This study investigated risk factors for osteonecrosis involving multiple joints (MJON) among glucocorticoid-treated patients. The best predictor of MJON was cumulative oral glucocorticoid dose. Risk of MJON was 12-fold higher in patients who had a second risk factor for osteonecrosis. Further research is needed into strategies for prevention of MJON.
Osteonecrosis (ON) is a debilitating musculoskeletal condition in which bone cell death can lead to mechanical failure. When multiple joints are affected, pain and disability are compounded. Glucocorticoid treatment is one of the most common predisposing factors for ON. This study investigated risk factors for ON involving multiple joints (MJON) among glucocorticoid-treated patients.
Fifty-five adults with glucocorticoid-induced ON were prospectively enrolled. MJON was defined as ON in ≥ three joints. Route, dose, duration, and timing of glucocorticoid treatment were assessed.

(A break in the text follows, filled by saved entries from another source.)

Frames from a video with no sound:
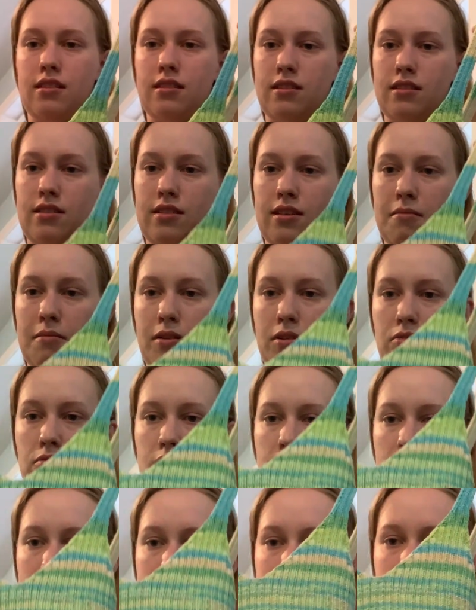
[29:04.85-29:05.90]
some other
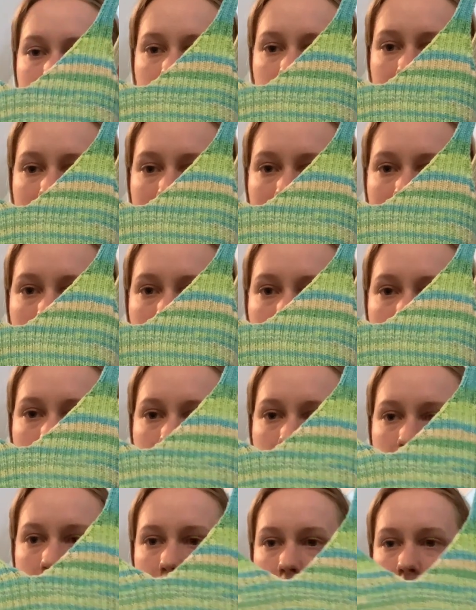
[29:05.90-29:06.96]
tops that I'd made
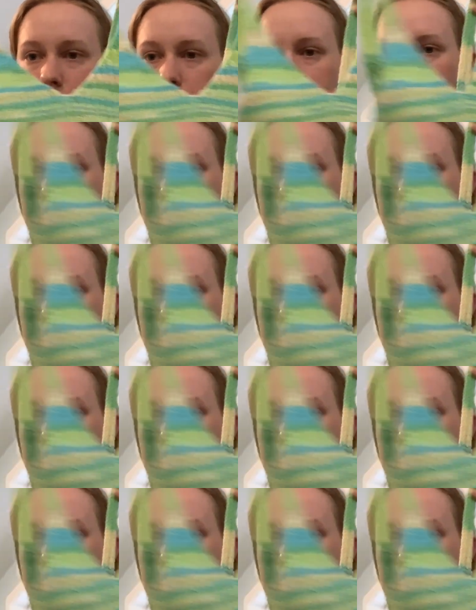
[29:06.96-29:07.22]
recently.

Mean age of enrolled subjects was 44 years, 58% were women. Half had underlying conditions associated with increased ON risk: systemic lupus erythematosus (29%), acute lymphoblastic leukemia (11%), HIV (9%), and alcohol use (4%). Mean daily oral dose of glucocorticoids was 29 mg. Average cumulative oral dose was 30 g over 5 years. The best predictor of MJON was cumulative oral glucocorticoid dose. For each increase of 1,000 mg, risk of MJON increased by 3.2% (95% CI 1.03, 1.67). Glucocorticoid exposure in the first 6 months of therapy, peak dose (oral or IV), and mean daily dose did not independently increase risk of MJON. The risk of MJON was 12-fold in patients who had a second risk factor (95% CI 3.2, 44.4).
Among patients with glucocorticoid-induced ON, cumulative oral dose was the best predictor of multi-joint disease; initial doses of IV and oral glucocorticoids did not independently increase risk. Further research is needed to better define optimal strategies for prevention and treatment of MJON.